Without replying, Magnus turned and continued down the stairs. Raphael Santiago passed him on the way up.
“I am sorry,” Raphael said.
“Where have you been?”
“When I saw what was happening, I tried to stop them. Camille attempted to make me drink some of the blood. She wanted everyone in her inner circle to participate. She was sick. I have seen such things before and knew how they would end. So I went away. I returned when a vial of my grave soil was broken.”
“I never saw you enter the hotel,” Magnus said.
“I entered through a broken basement window. I thought it was best to remain hidden for a while. I have been caring for the sick. It has been very unpleasant, but . . .”
He looked up, past Magnus’s shoulder, in Camille’s direction.
“I must go now. We have much to do here. Go, Magnus. There’s nothing for you here.”
Raphael had always been able to read Magnus a little too well.
Magnus made his decision when he was in the cab going home. Once he got inside his apartment, he prepared without hesitation, gathering everything he would need. He would need to be very specific. He would write it all down.
Then he called Catarina. He drank some wine while he waited for her to arrive.
Catarina was perhaps Magnus’s truest and closest friend, aside from Ragnor (and that relationship was often in a state of flux). Catarina was the only one who’d gotten any letters or calls while he’d been on his two-year trip. He hadn’t, however, actually told her he was home.
“Really?” she said when he opened the door. “Two years, and then you come back and don’t even call for two weeks? And then it’s, ‘Come over, I need you’? You didn’t even tell me you were home, Magnus.”
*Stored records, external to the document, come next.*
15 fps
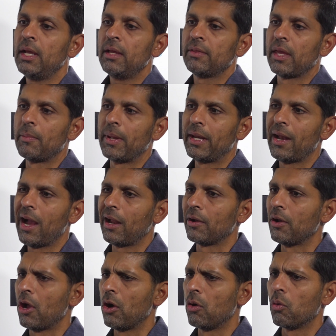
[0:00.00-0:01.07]
They may not
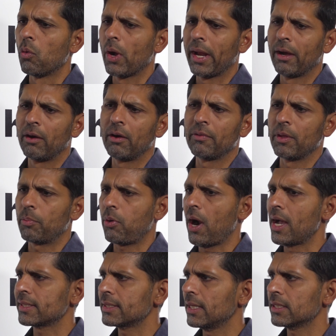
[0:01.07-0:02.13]
know where in the
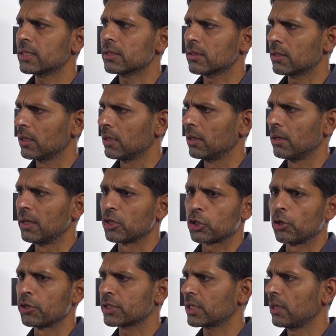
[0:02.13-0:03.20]
process the
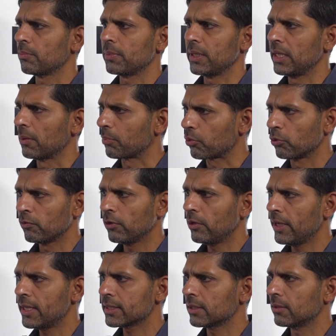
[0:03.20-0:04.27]
insurance company approval is,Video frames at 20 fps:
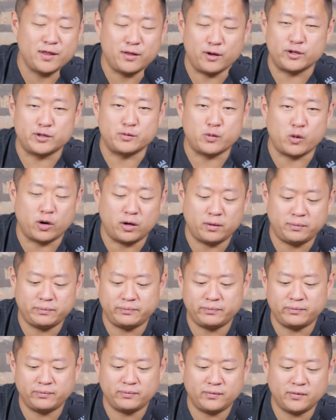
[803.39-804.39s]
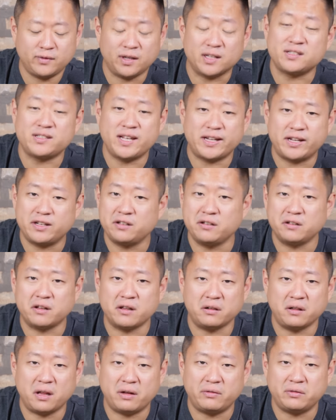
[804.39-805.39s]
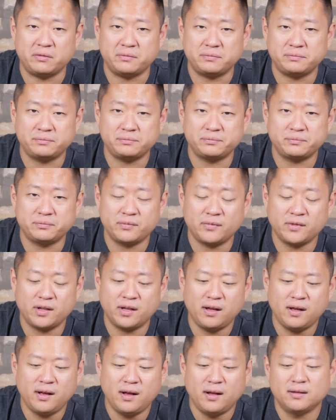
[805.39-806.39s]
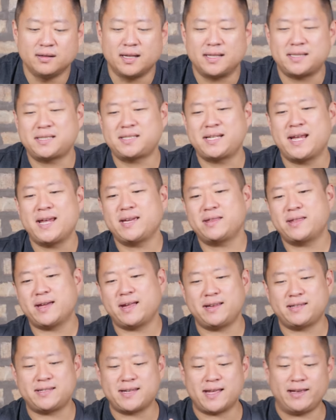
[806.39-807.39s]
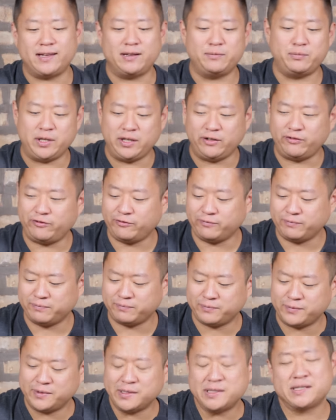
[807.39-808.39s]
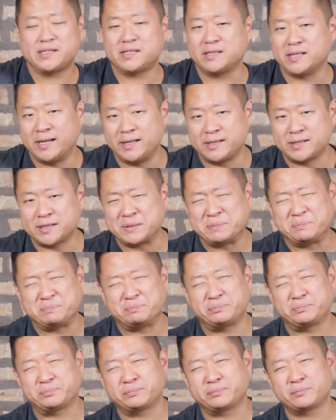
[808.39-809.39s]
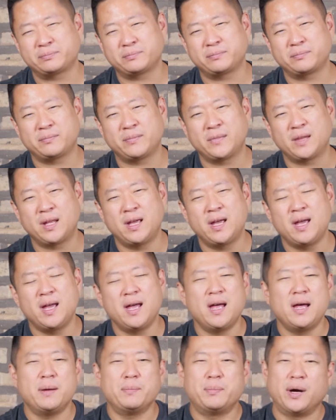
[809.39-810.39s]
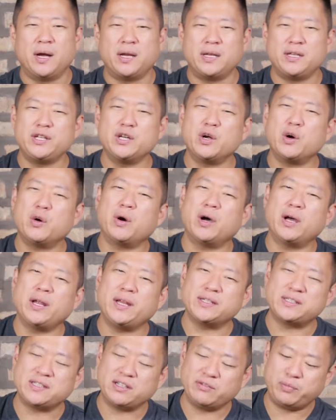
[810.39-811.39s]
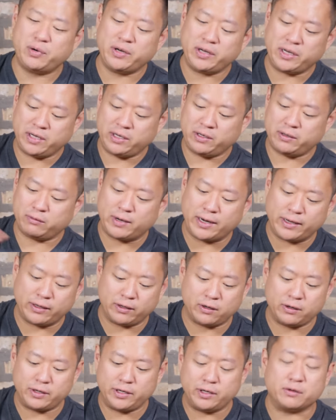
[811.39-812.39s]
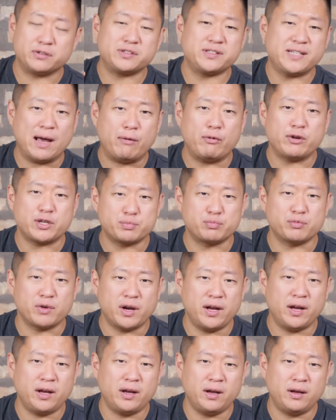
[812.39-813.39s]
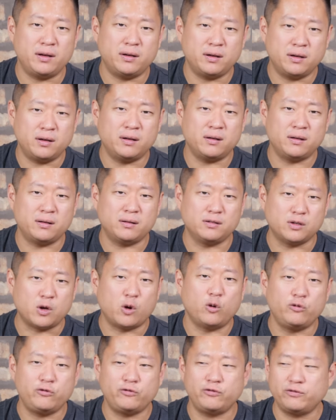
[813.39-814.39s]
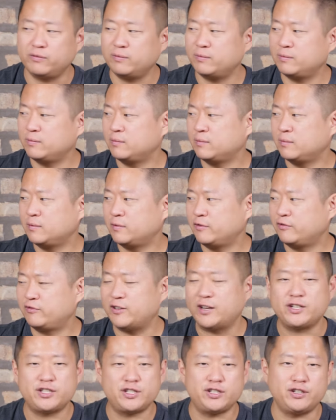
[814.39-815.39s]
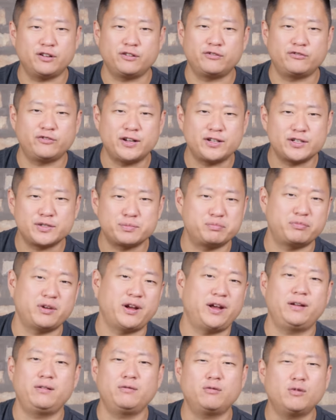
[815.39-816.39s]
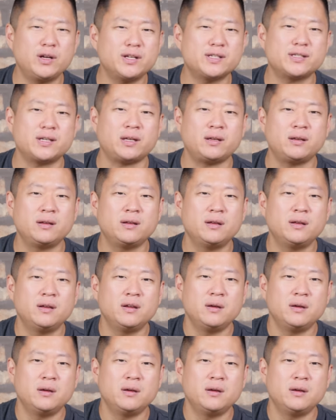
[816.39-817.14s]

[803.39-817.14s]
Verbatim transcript: There's more. Let's take it to another level. Let's take that Italian beef sliced but you know, instead of putting it in a regular, you know, sandwich bread uh, loaf, French, you know, French bread. What is it?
“I’m home,” he said, giving what he considered to be his most winning smile. The smiling took a bit of effort, but hopefully it looked genuine.
“Don’t even try that face with me. I am not one of your conquests, Magnus. I am your friend. We are supposed to get pizza, not do the nasty.”
“The nasty? But I—”
“Don’t.” She held up a warning finger. “I mean it. I almost didn’t come. But you sounded so pathetic on the phone that I had to.”
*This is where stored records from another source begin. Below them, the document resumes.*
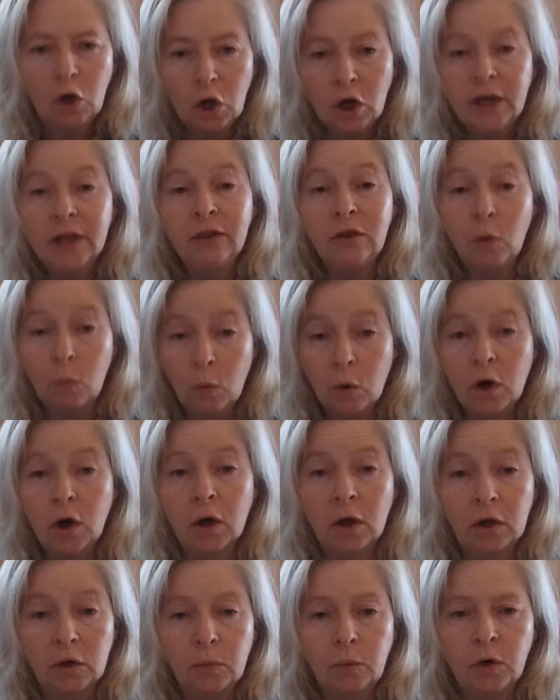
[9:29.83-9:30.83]
Look at the
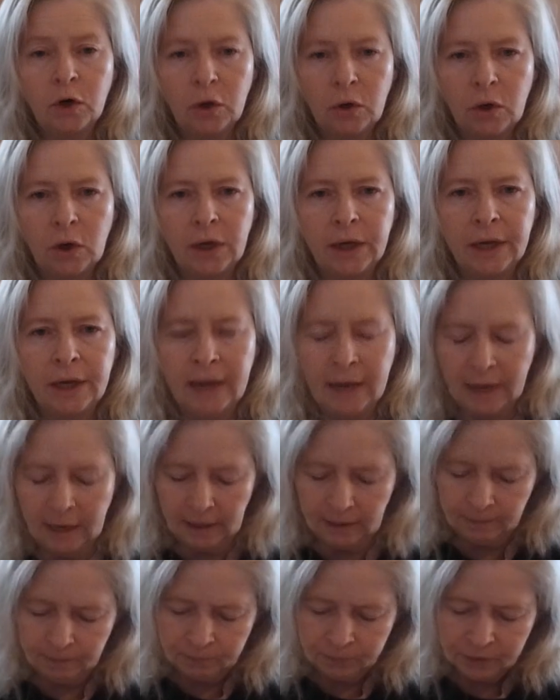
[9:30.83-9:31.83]
world we're looking
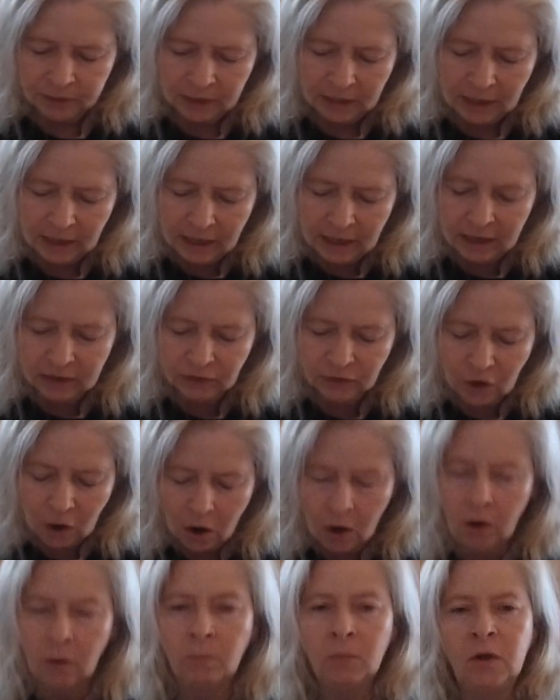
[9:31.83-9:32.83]
at. It has
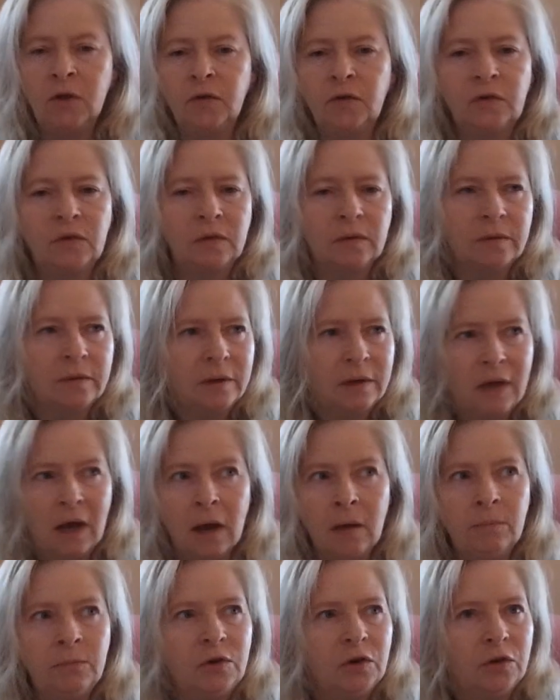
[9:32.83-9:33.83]
almost
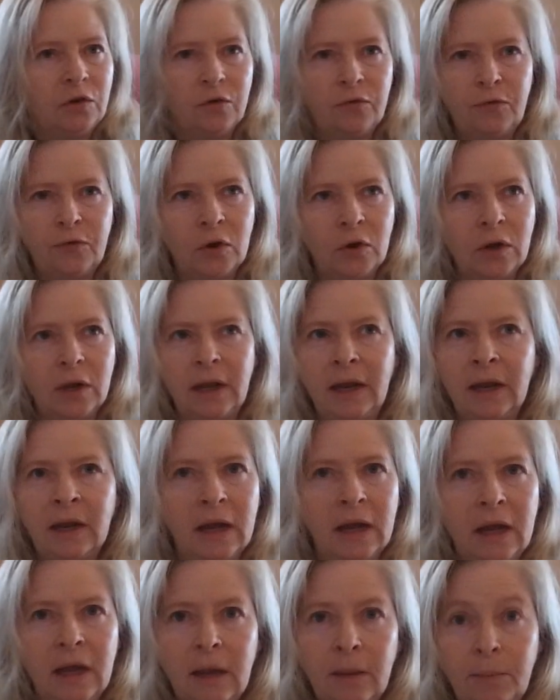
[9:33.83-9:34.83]
come to the full,
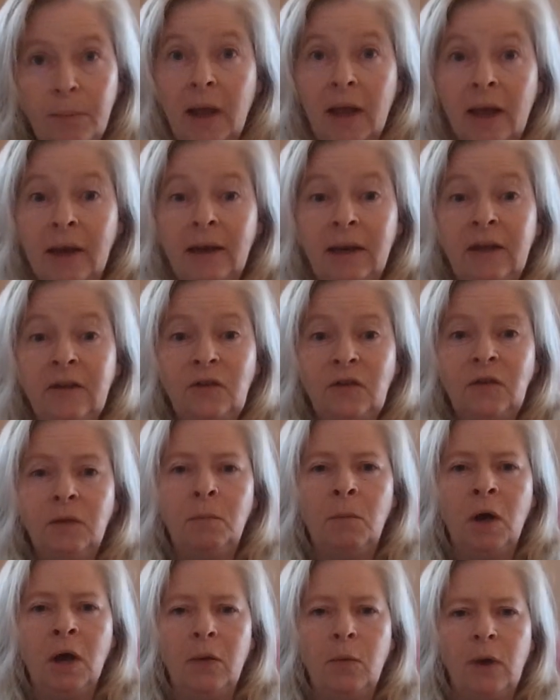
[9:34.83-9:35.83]
at least
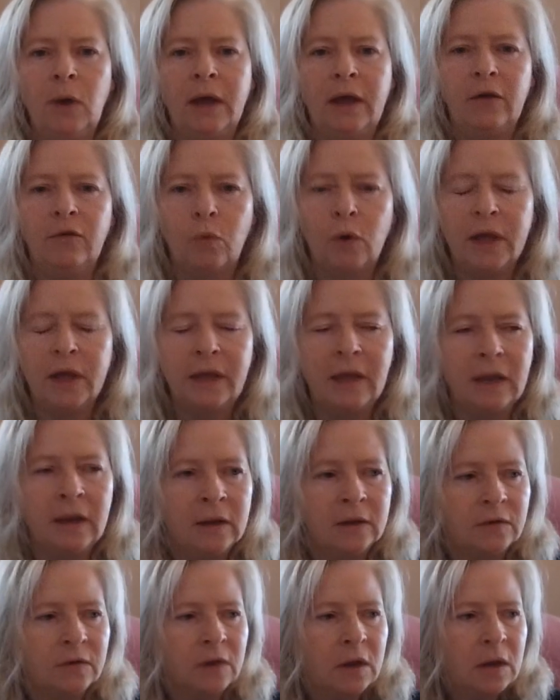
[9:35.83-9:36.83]
to my way of
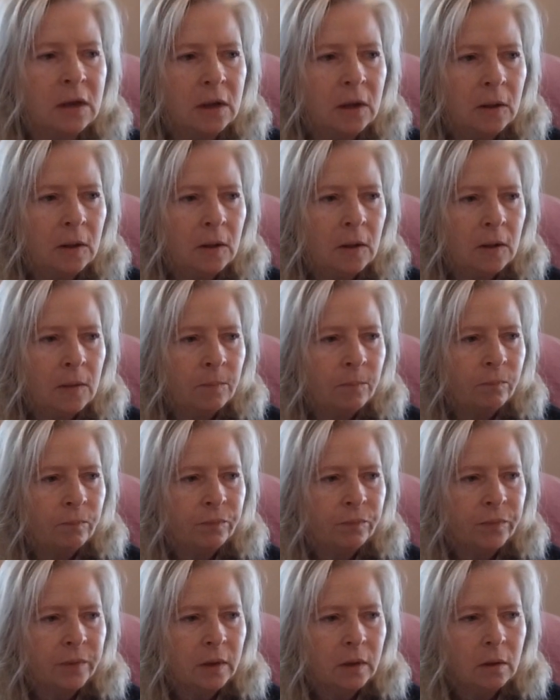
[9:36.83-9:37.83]
wickedness.
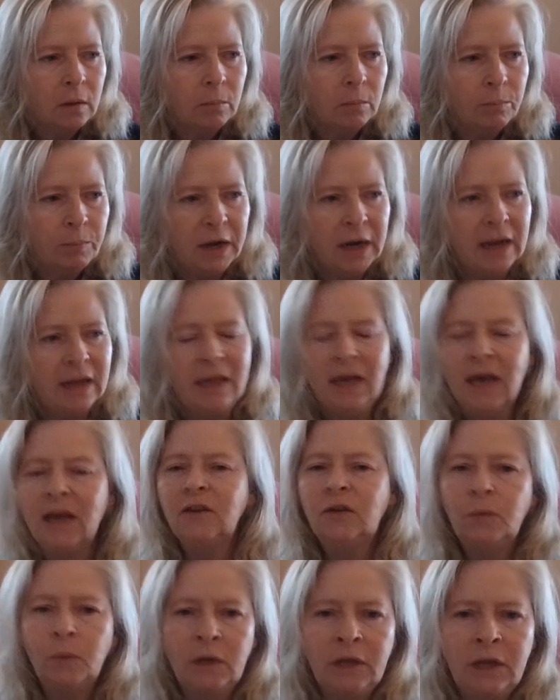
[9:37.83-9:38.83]
But I
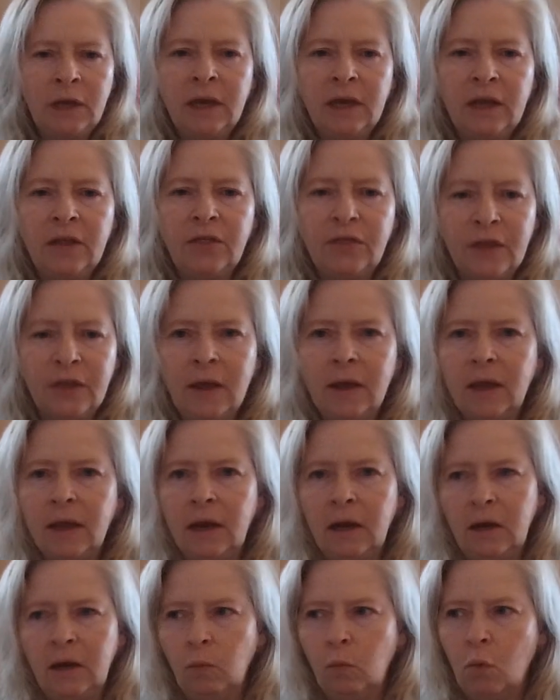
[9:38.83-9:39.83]
guess when you get
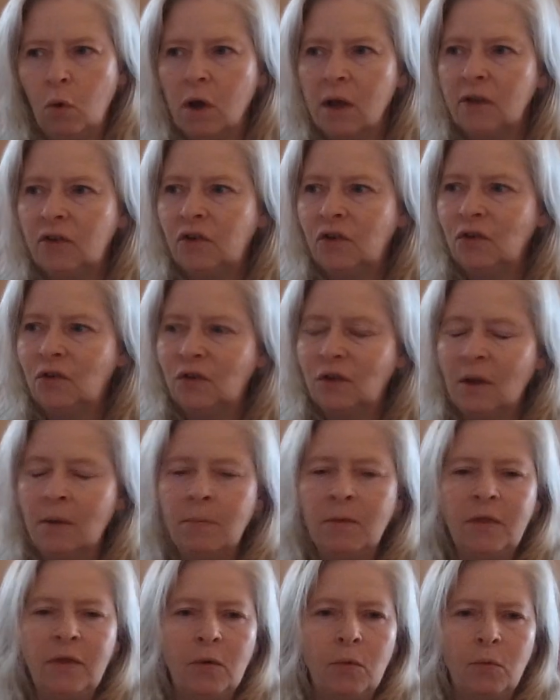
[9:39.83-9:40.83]
thinking and watching
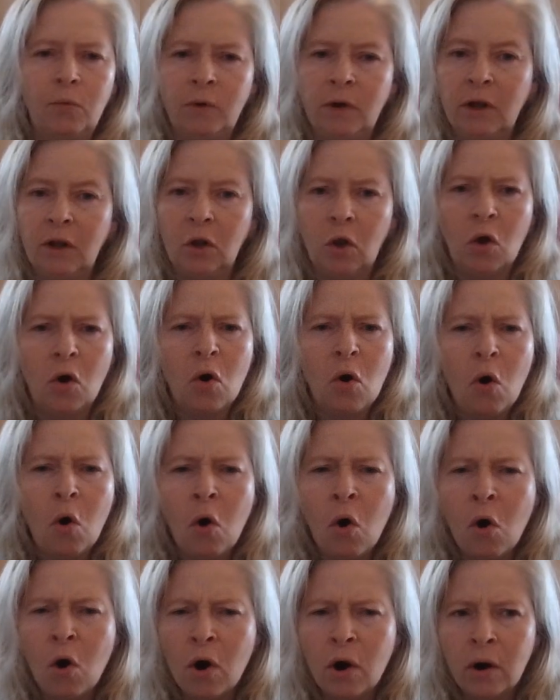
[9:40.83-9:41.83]
some of the real
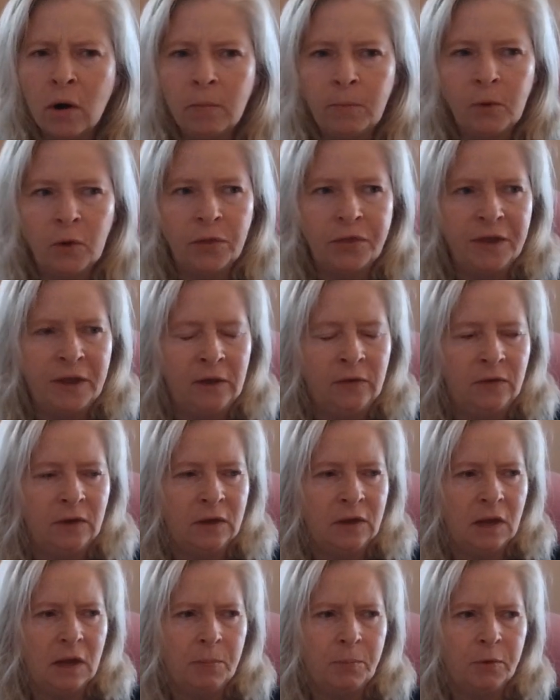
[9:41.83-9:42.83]
horrible things
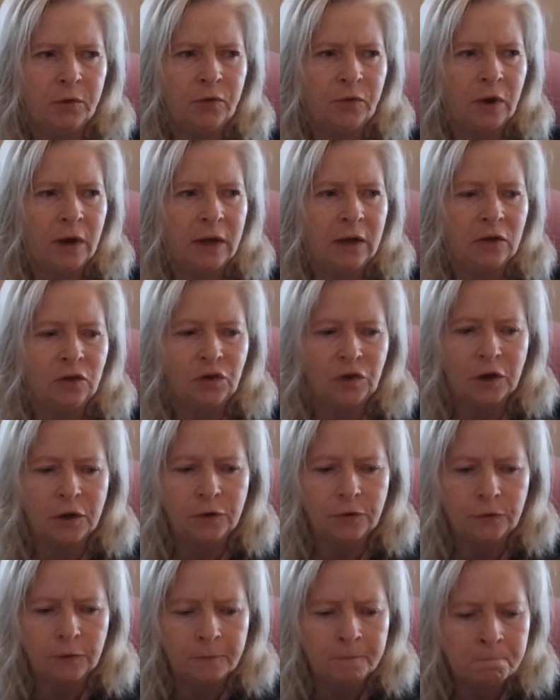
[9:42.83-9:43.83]
that they portray in
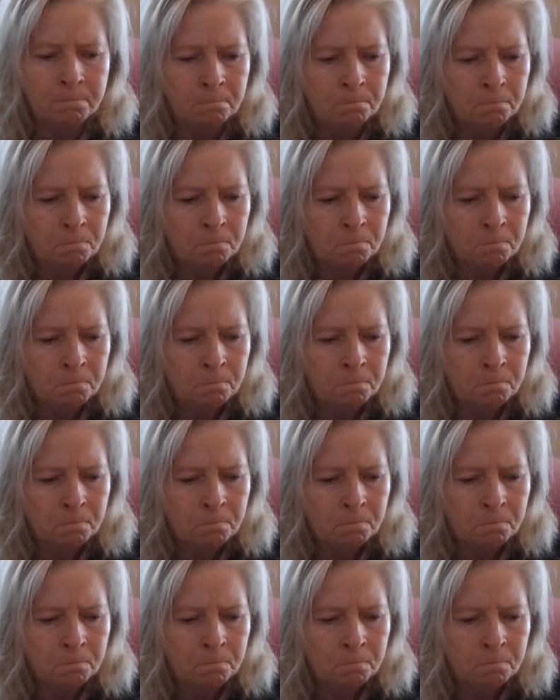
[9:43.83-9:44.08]
shows,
Magnus examined her rainbow T-shirt and pair of red overalls. Both of these stood out strongly against her blue skin. The contrast hurt Magnus’s eyes. He decided not to comment on her attire. The red overalls were very popular. It was just that most people weren’t blue. Most people did not live the rainbow.
“Why are you looking at me like that? Seriously, Magnus—”
“Let me explain,” he said. “Then yell at me if you want.”
So he explained. And she listened. Catarina was a nurse, and a good listener.
“Memory spells,” she said, shaking her head. “Not really my thing. I’m a healer. You’re the one who handles all this kind of stuff. If I do it wrong . . .”
“You won’t.”
“I might.”
“I trust you. Here.”
He handed Catarina the folded piece of paper. On it was a list of every time he’d seen Camille in New York. Every time in the entire twentieth century. These were the things that had to go.
“You know, there’s a reason we can remember,” she said more softly.
“That’s much easier when your life has an expiration date.”
“It may be more important for us.”
“I loved her,” he said. “I can’t take what I saw.”
“Magnus . . .”
“Either you do this or I attempt to do it on myself.”
Catarina sighed and nodded. She examined the paper for several moments, then took hold of Magnus’s temples very gently.
“You remember you’re lucky to have me, right?” she said.